In silico Optimization of Left Atrial Appendage Occluder Implantation Using Interactive and Modeling Tools

According to clinical studies, around one-third of patients with atrial fibrillation (AF) will suffer a stroke during their lifetime. Between 70% and 90% of these strokes are caused by thrombus formed in the left atrial appendage. In patients with contraindications to oral anticoagulants, a left atrial appendage occluder (LAAO) is implanted to prevent blood flow entering in the LAA. A limited range of LAAO devices is available, with different designs and sizes. Together with the heterogeneity of LAA morphology, these factors make LAAO-based therapy success strongly dependent on the clinician’s experience. A sub-optimal LAAO implantation can generate thrombi outside the LAA, eventually leading to stroke if not treated. The aim of this study was to develop clinician-friendly tools based on biophysical models to optimize LAAO device therapies. A web-based 3D interactive virtual implantation platform, so-called VIDAA, was created to allow clinicians to select the most appropriate LAAO configurations (the type of device, size, landing zone) for a patient-specific LAA morphology.

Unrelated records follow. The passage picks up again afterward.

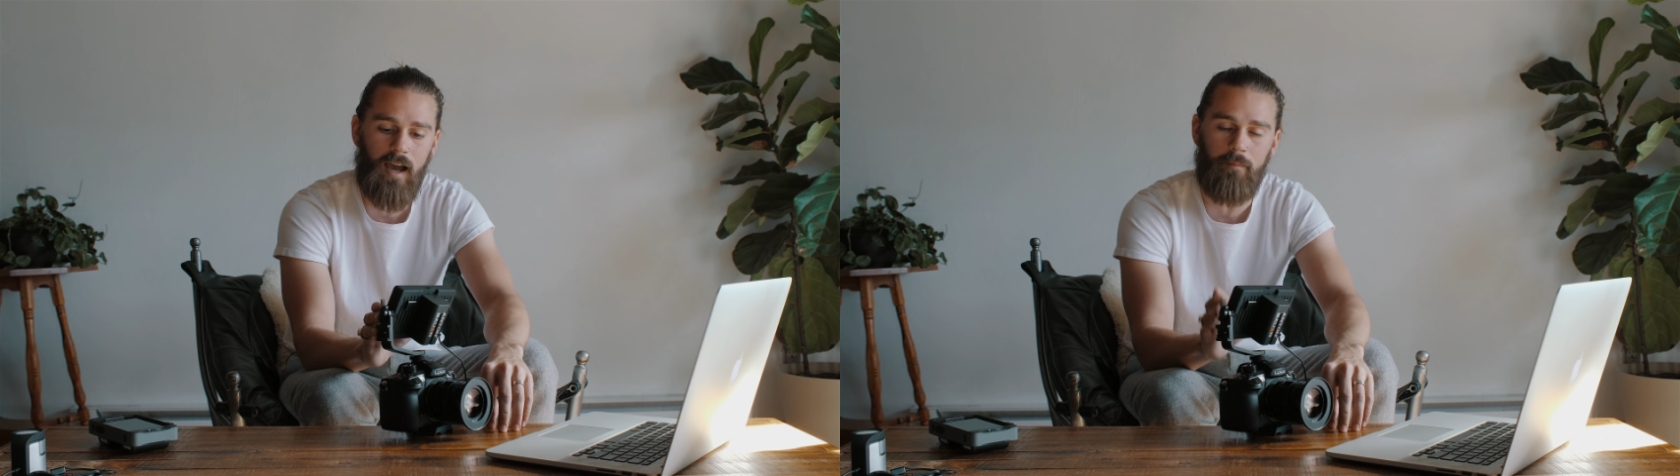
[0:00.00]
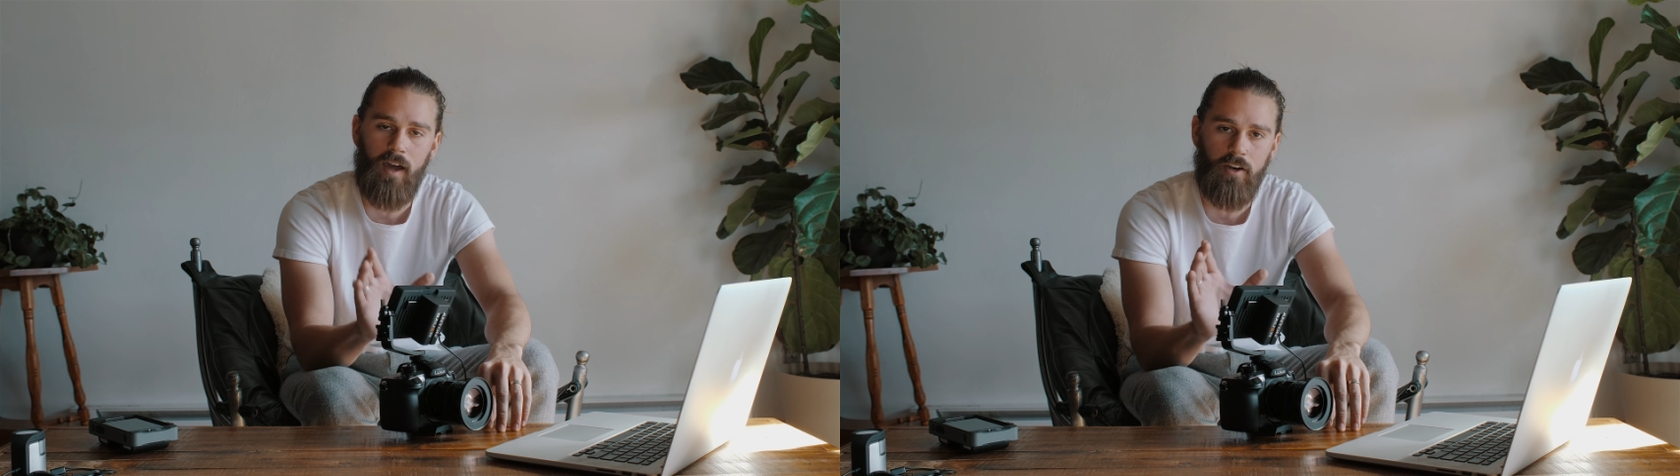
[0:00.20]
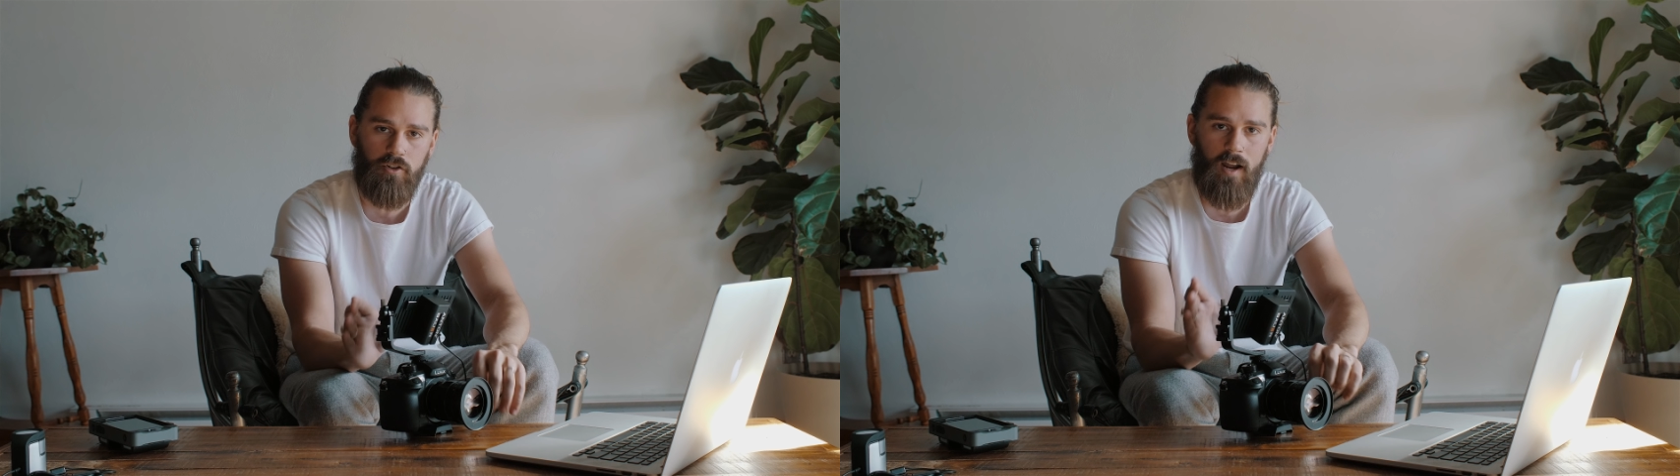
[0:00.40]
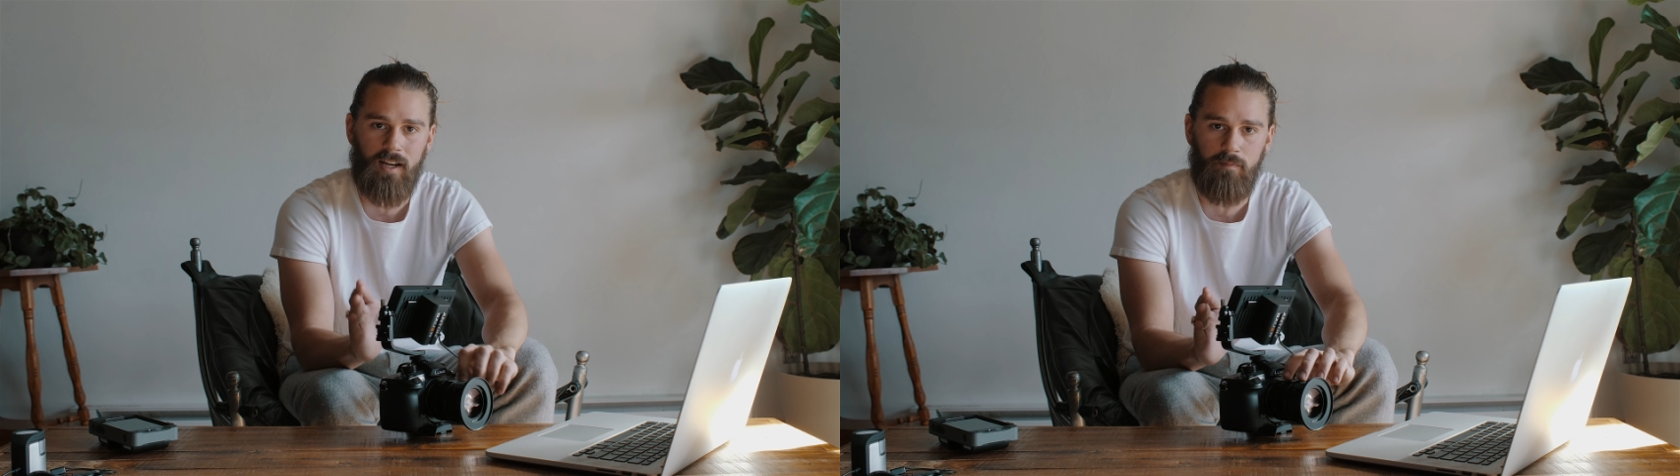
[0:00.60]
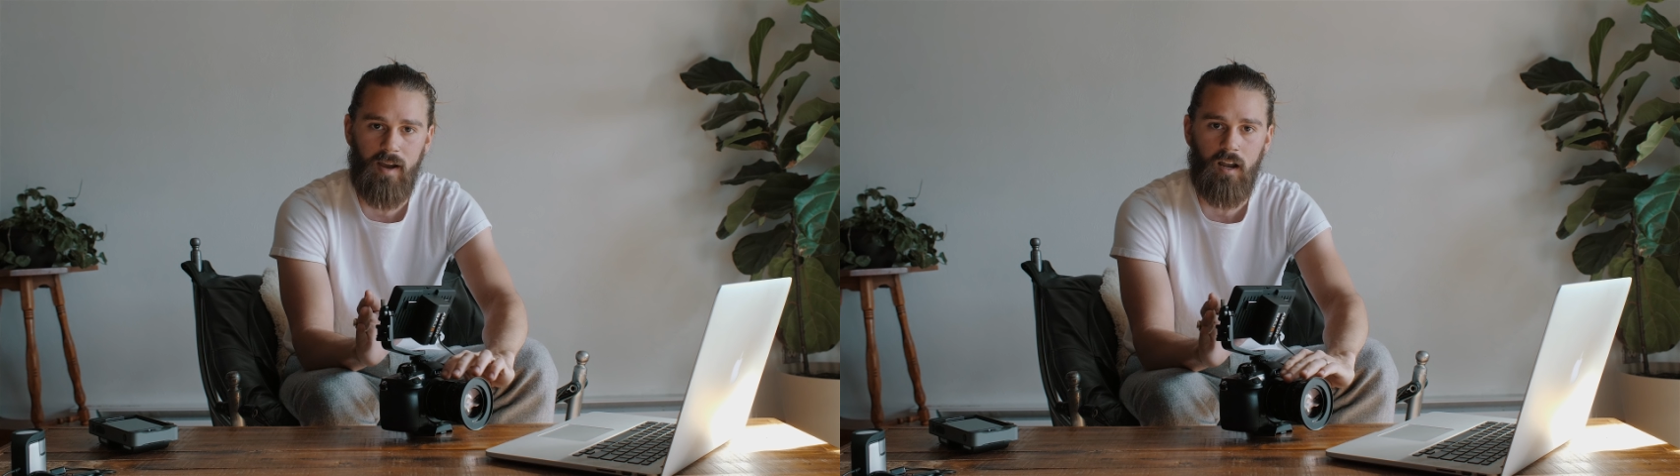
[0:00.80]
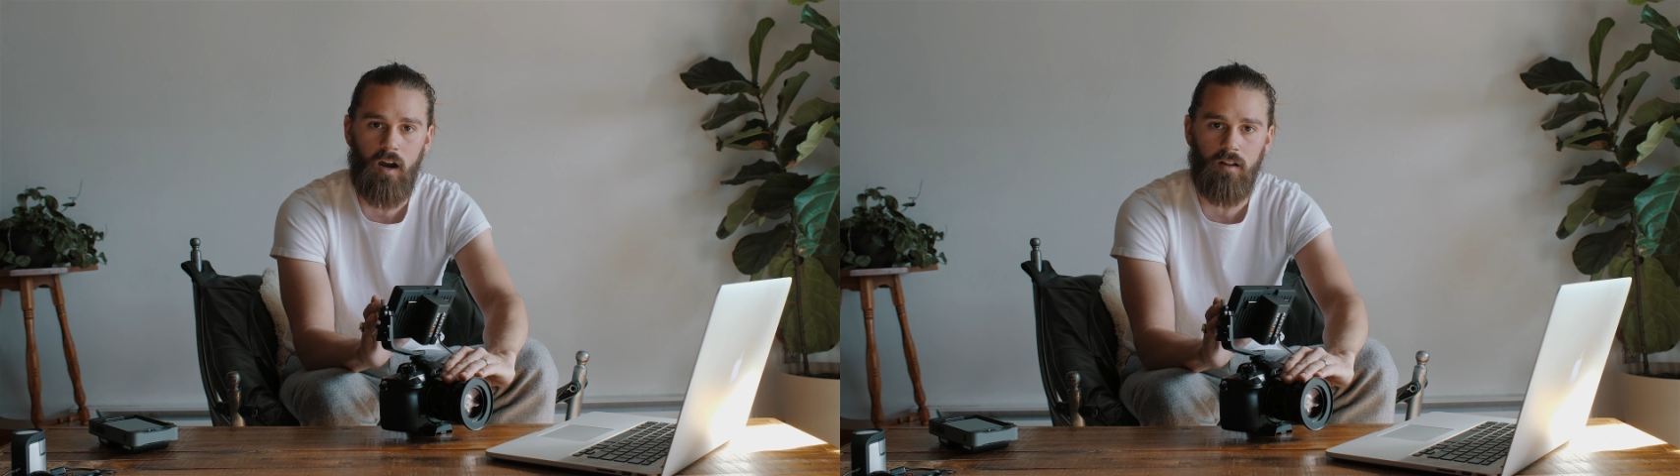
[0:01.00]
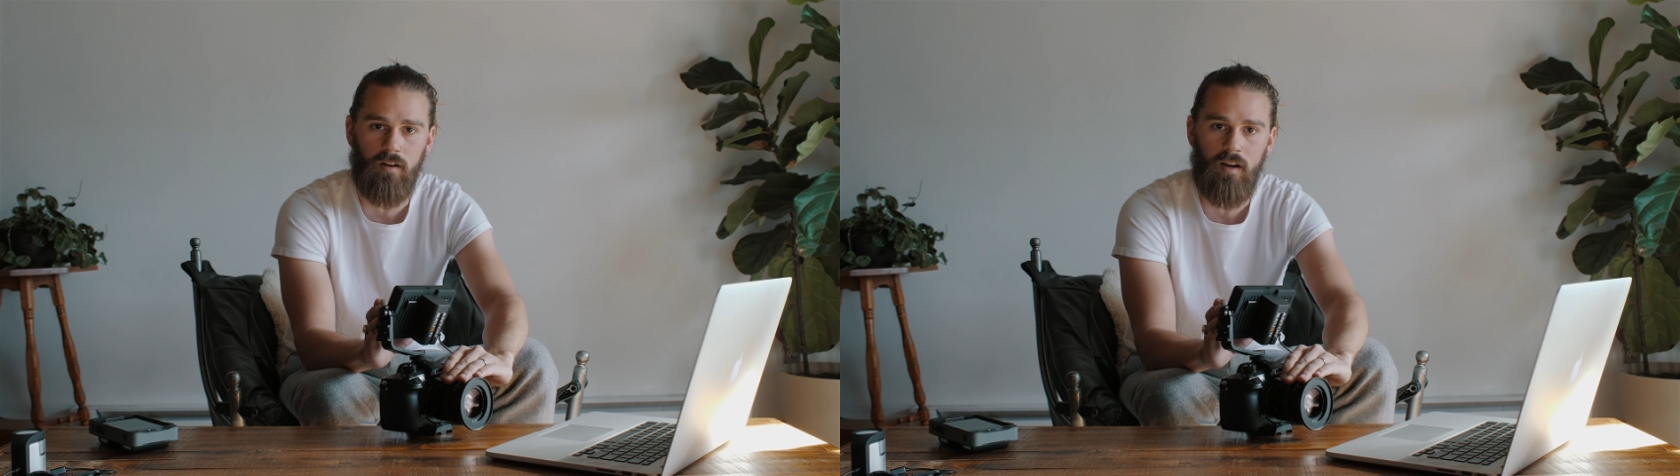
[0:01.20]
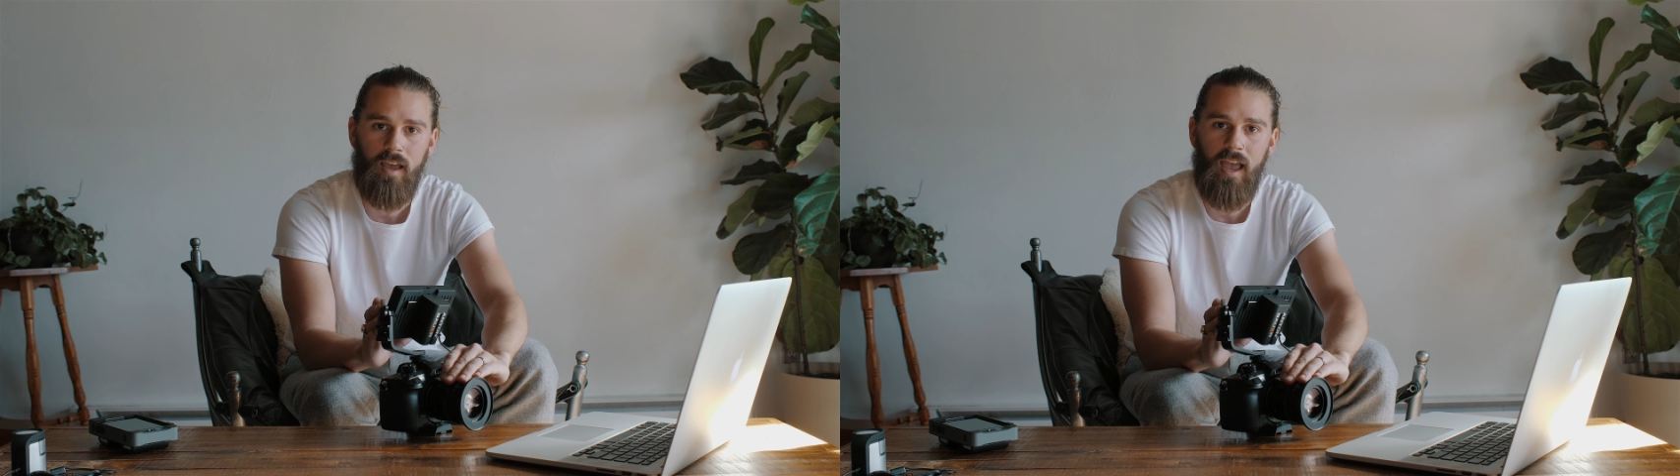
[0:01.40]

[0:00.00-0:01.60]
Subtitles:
I'm not distracted by color,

A default LAAO configuration is initially displayed in VIDAA, which is based on automatically computed LAA shape features (centreline, diameters). Computational Fluid Dynamics (CFD) simulations were then run for different LAAO settings from VIDAA to assess the corresponding blood flow patterns after implantation and estimate their risk of thrombus formation. The initial LAAO configuration proposed in VIDAA was the one associated with a lower risk of thrombus formation, according to the estimated in silico parameters from CFD simulations. Our results demonstrate that the optimization of LAAO therapy settings during pre-implant planning based on modelling tools can contribute to reduce the risk of thrombus formation after treatment.